→ WHAT YOU WILL DO
Could you return all of the entries word for word, minus any pictures?

[Collected data]

==*==

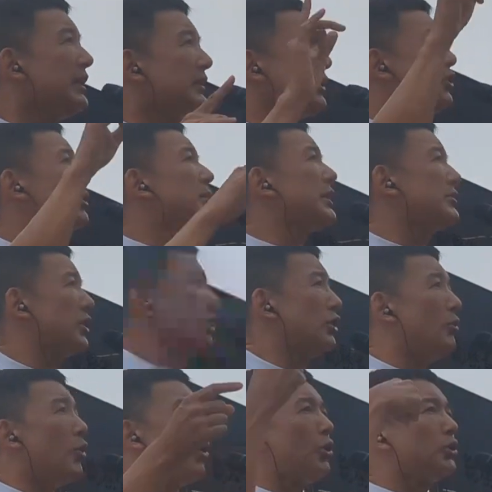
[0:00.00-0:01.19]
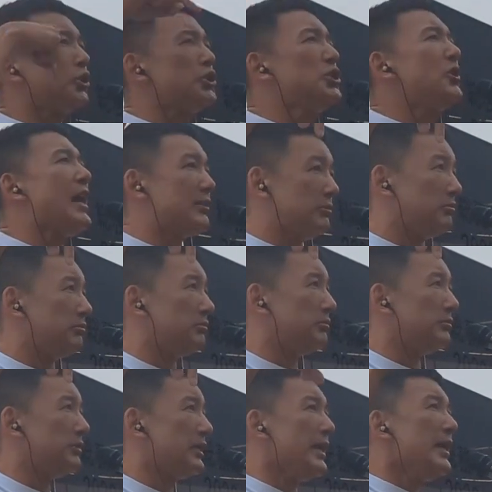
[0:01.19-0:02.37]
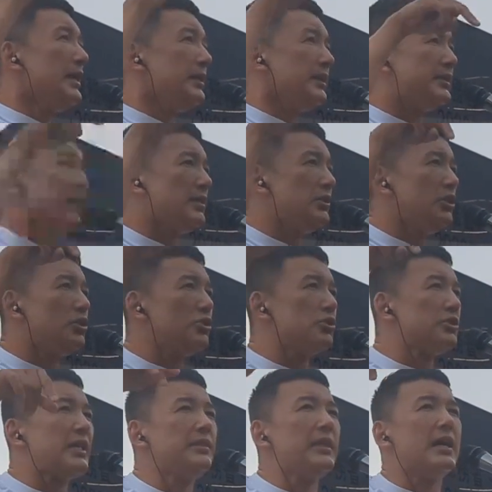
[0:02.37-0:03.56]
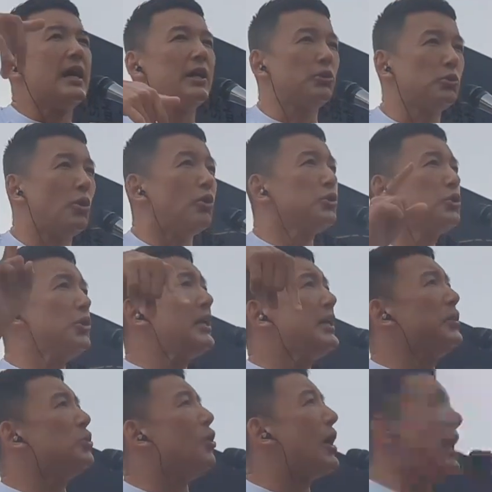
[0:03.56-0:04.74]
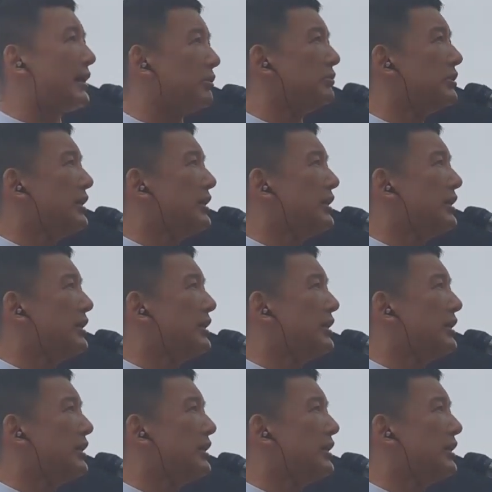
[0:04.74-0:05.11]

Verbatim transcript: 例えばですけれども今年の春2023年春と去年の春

==*==

→ REPLY
[0:00.00-0:01.19]
[0:01.19-0:02.37]
[0:02.37-0:03.56]
[0:03.56-0:04.74]
[0:04.74-0:05.11]

Verbatim transcript: 例えばですけれども今年の春2023年春と去年の春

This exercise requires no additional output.